Task item: With the images removed, reproduce each entry below word for word.
══════
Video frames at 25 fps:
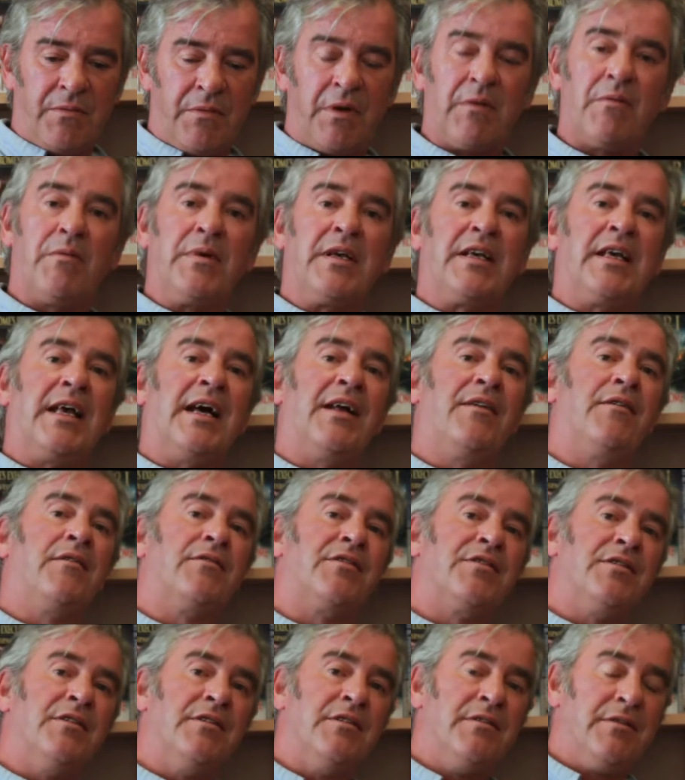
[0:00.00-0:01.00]
what we
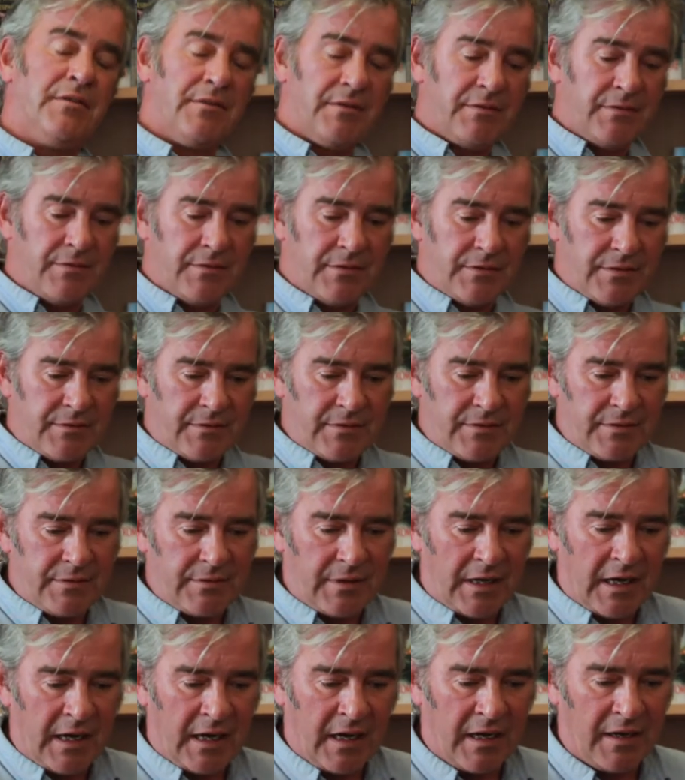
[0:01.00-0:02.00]
cannot do
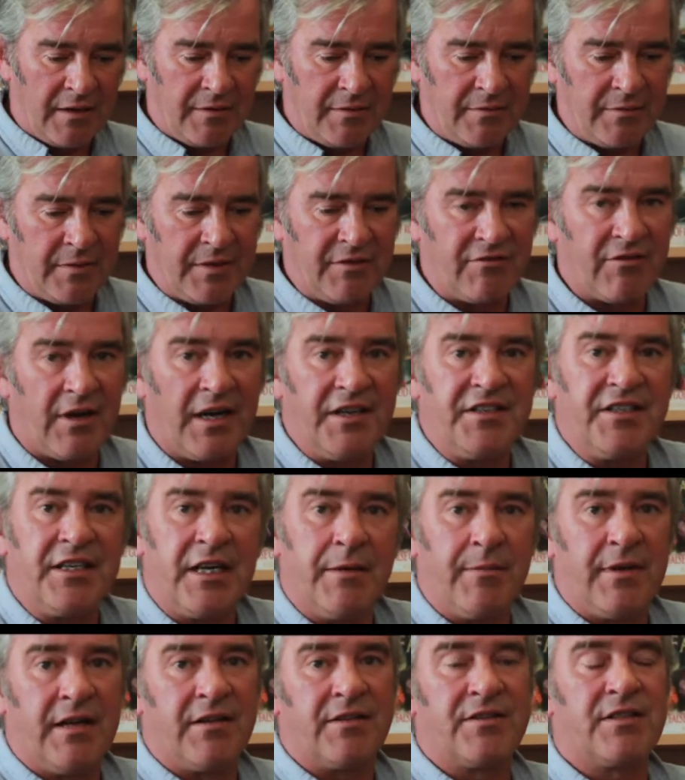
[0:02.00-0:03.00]
when
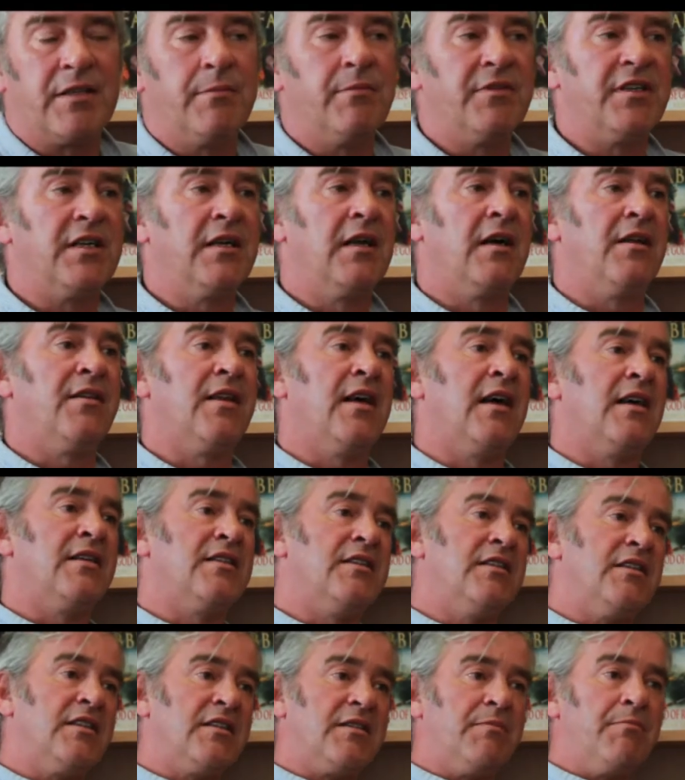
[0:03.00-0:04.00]
writing about somebody like
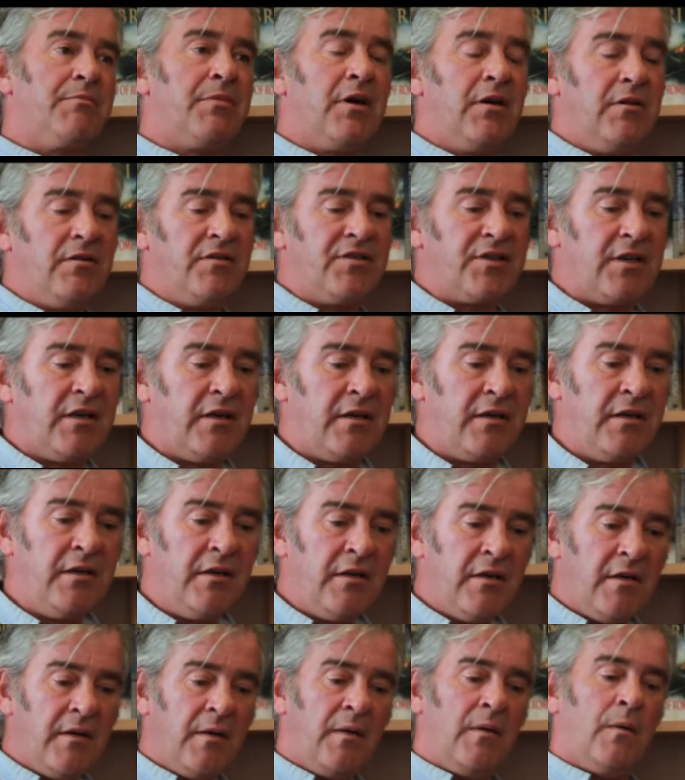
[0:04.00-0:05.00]
that is impose our
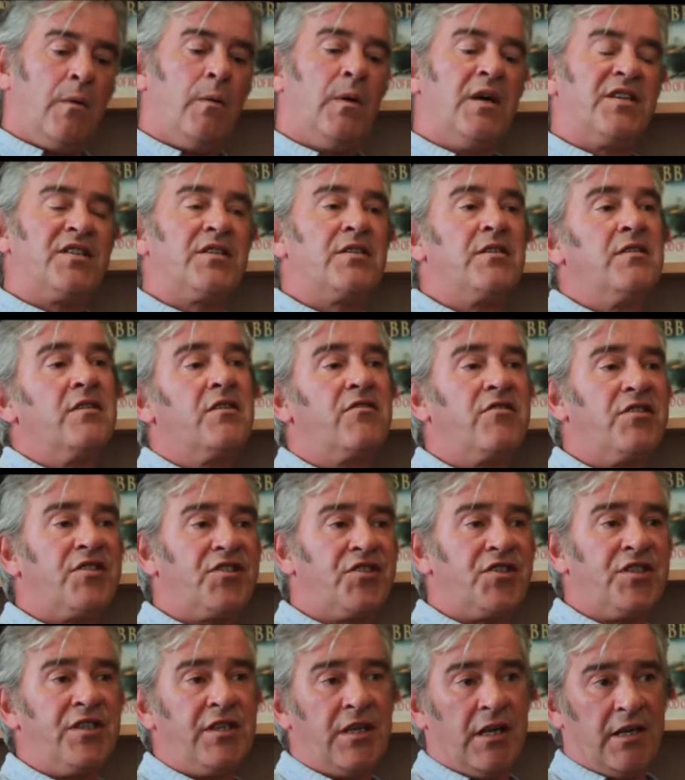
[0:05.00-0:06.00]
Western
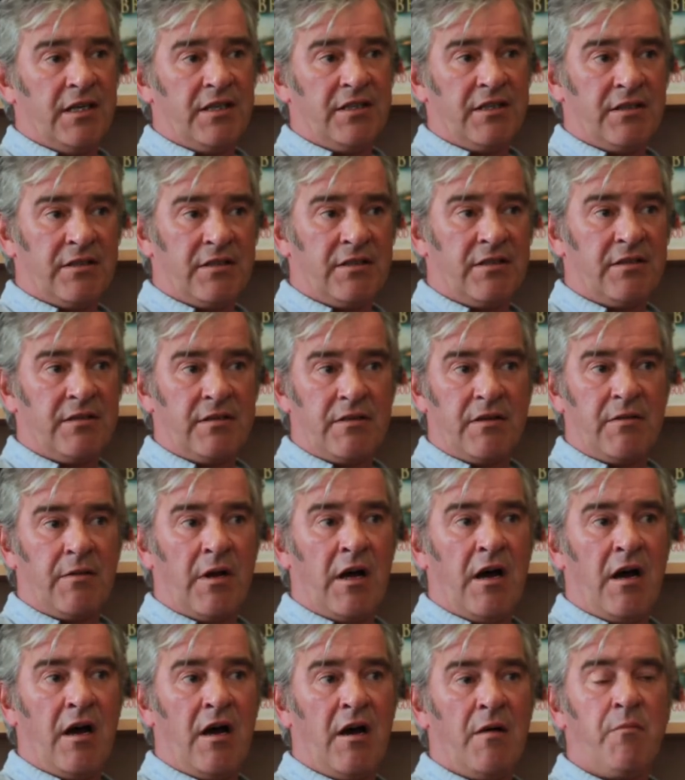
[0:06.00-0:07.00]
Christianized
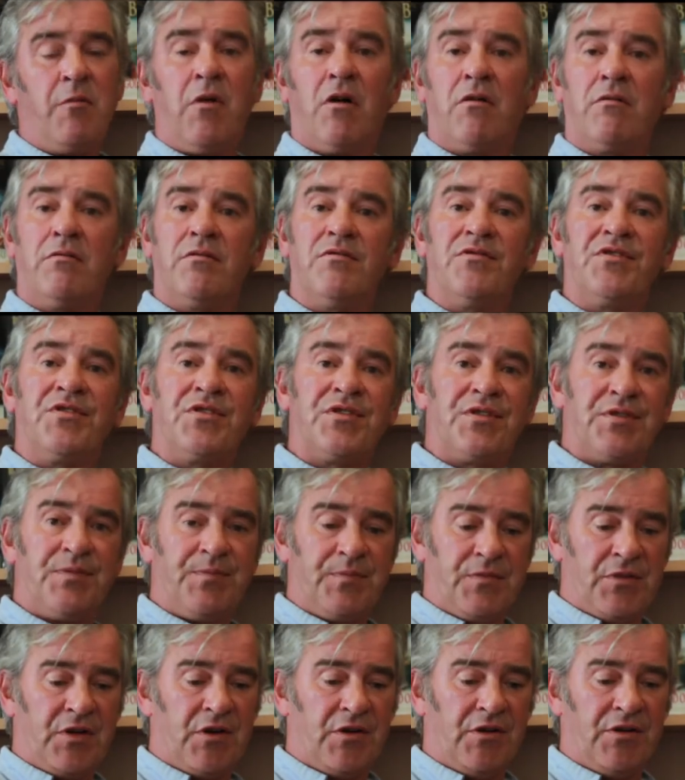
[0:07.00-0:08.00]
morals
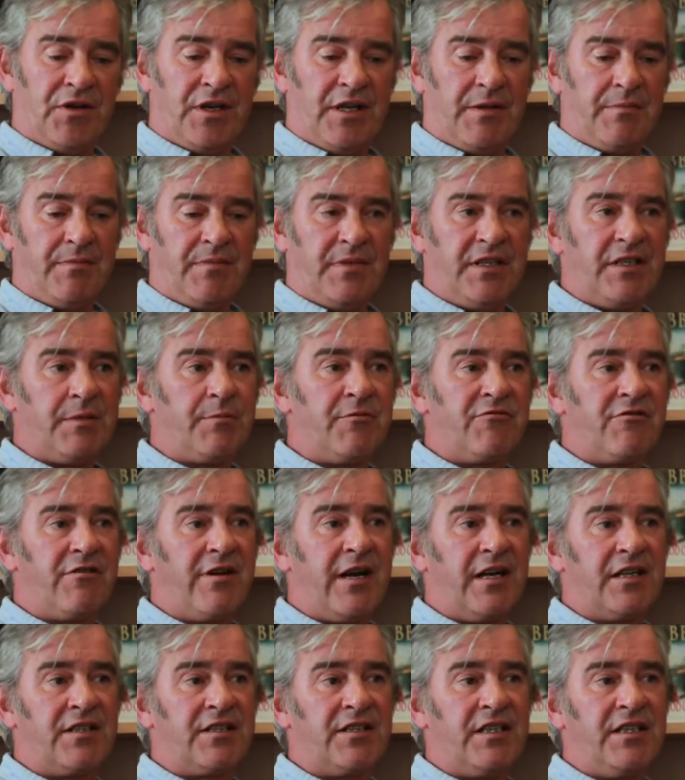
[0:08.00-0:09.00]
on him. His
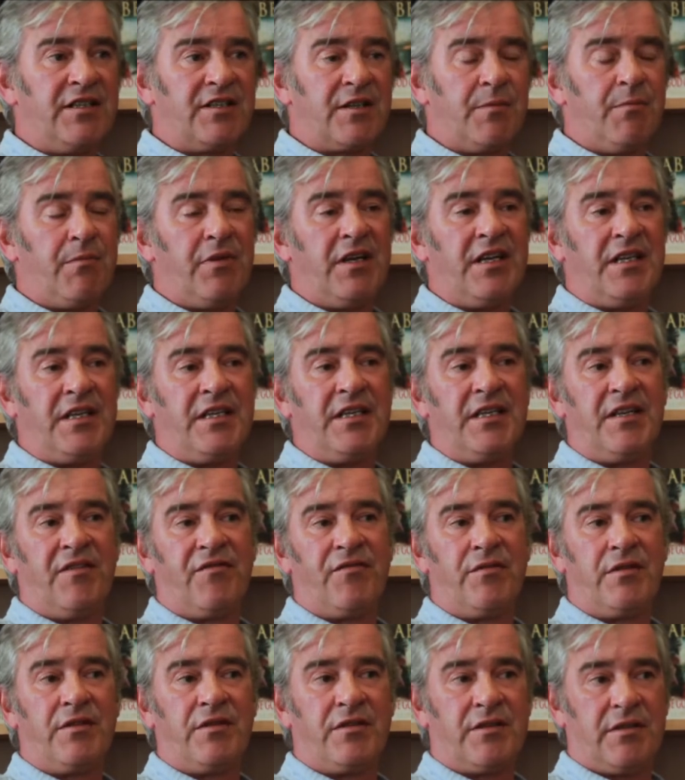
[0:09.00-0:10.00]
morality is completely
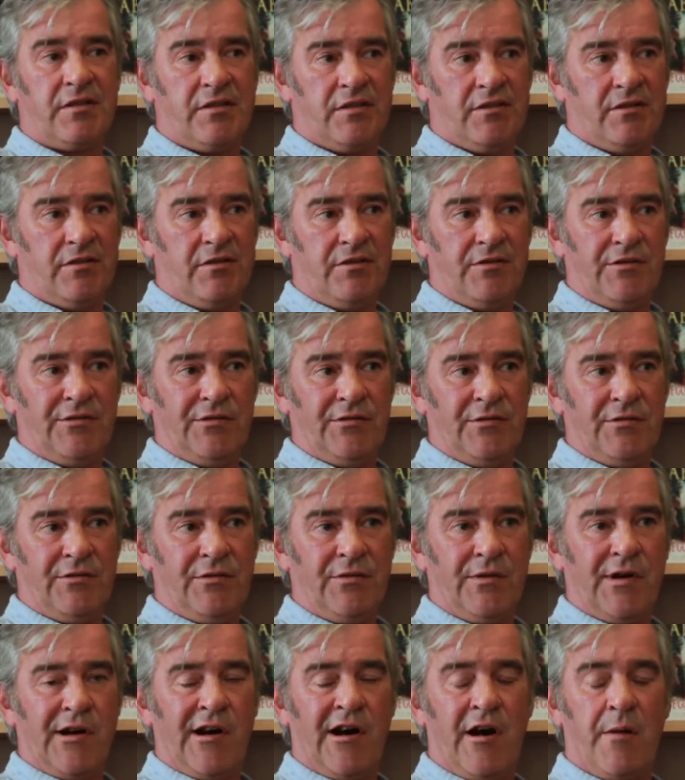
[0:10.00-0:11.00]
different
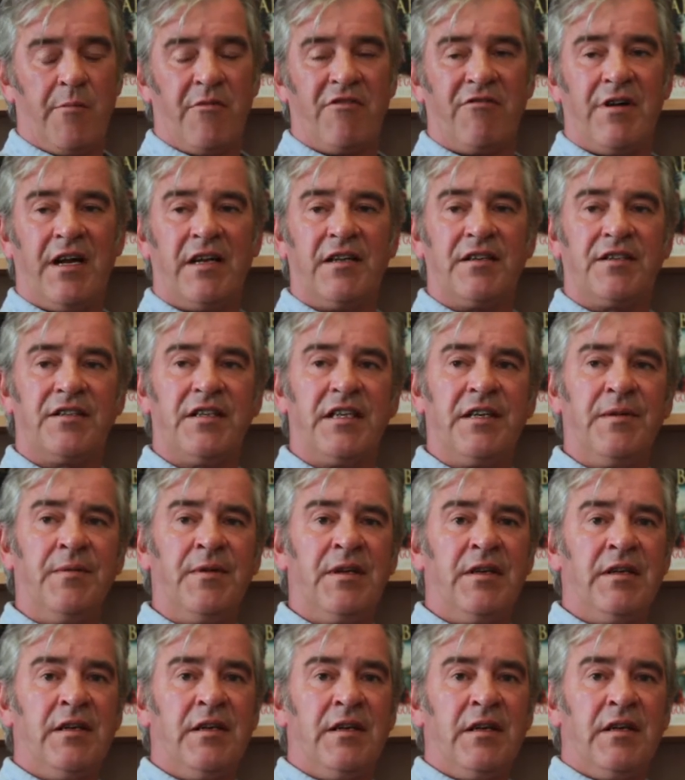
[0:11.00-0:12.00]
to our morality.
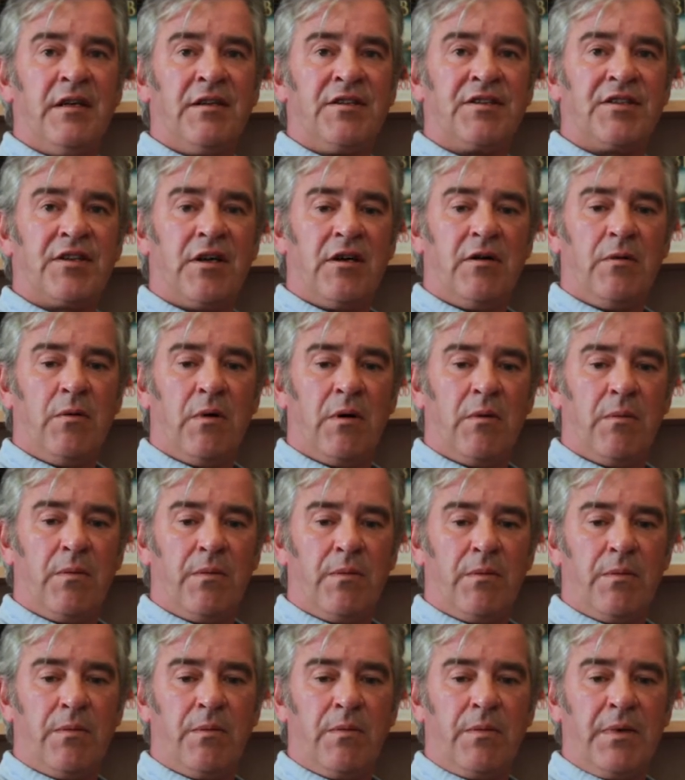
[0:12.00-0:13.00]
So what
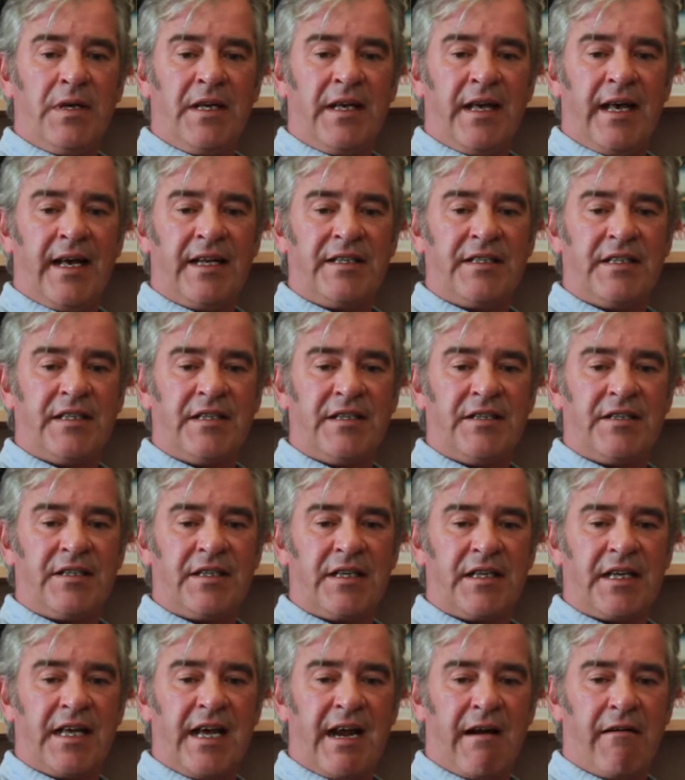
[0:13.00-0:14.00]
we get
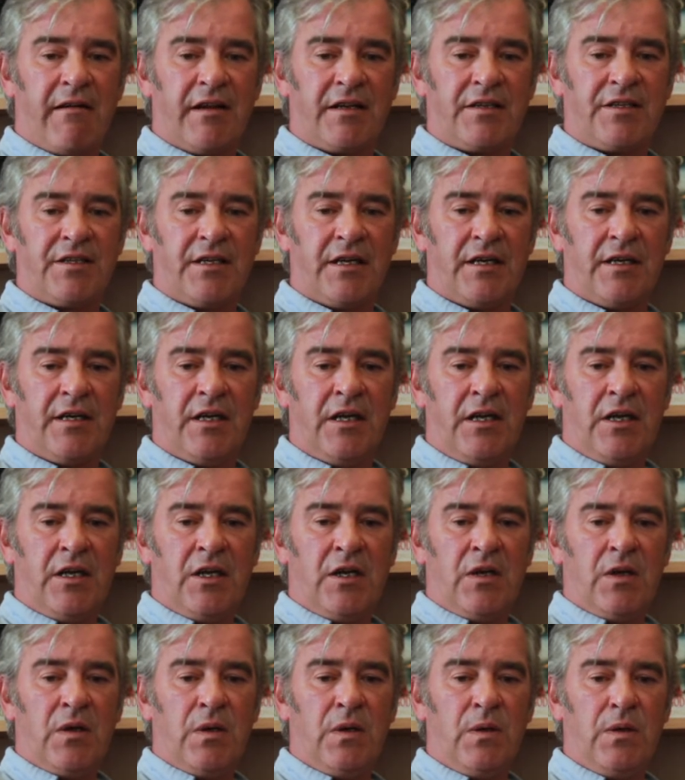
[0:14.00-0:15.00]
is a character
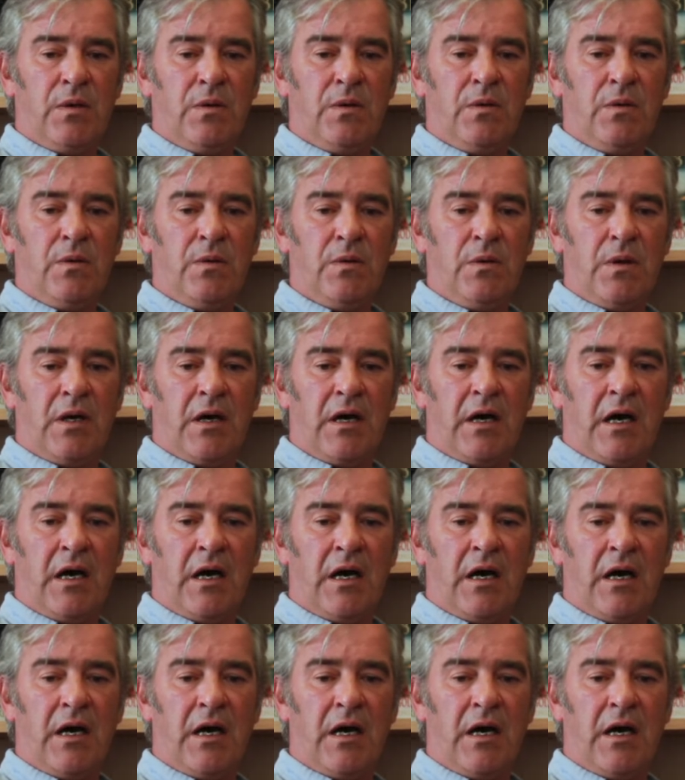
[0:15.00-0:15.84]
who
══════
The completed task:
Video frames at 25 fps:
[0:00.00-0:01.00]
what we
[0:01.00-0:02.00]
cannot do
[0:02.00-0:03.00]
when
[0:03.00-0:04.00]
writing about somebody like
[0:04.00-0:05.00]
that is impose our
[0:05.00-0:06.00]
Western
[0:06.00-0:07.00]
Christianized
[0:07.00-0:08.00]
morals
[0:08.00-0:09.00]
on him. His
[0:09.00-0:10.00]
morality is completely
[0:10.00-0:11.00]
different
[0:11.00-0:12.00]
to our morality.
[0:12.00-0:13.00]
So what
[0:13.00-0:14.00]
we get
[0:14.00-0:15.00]
is a character
[0:15.00-0:15.84]
who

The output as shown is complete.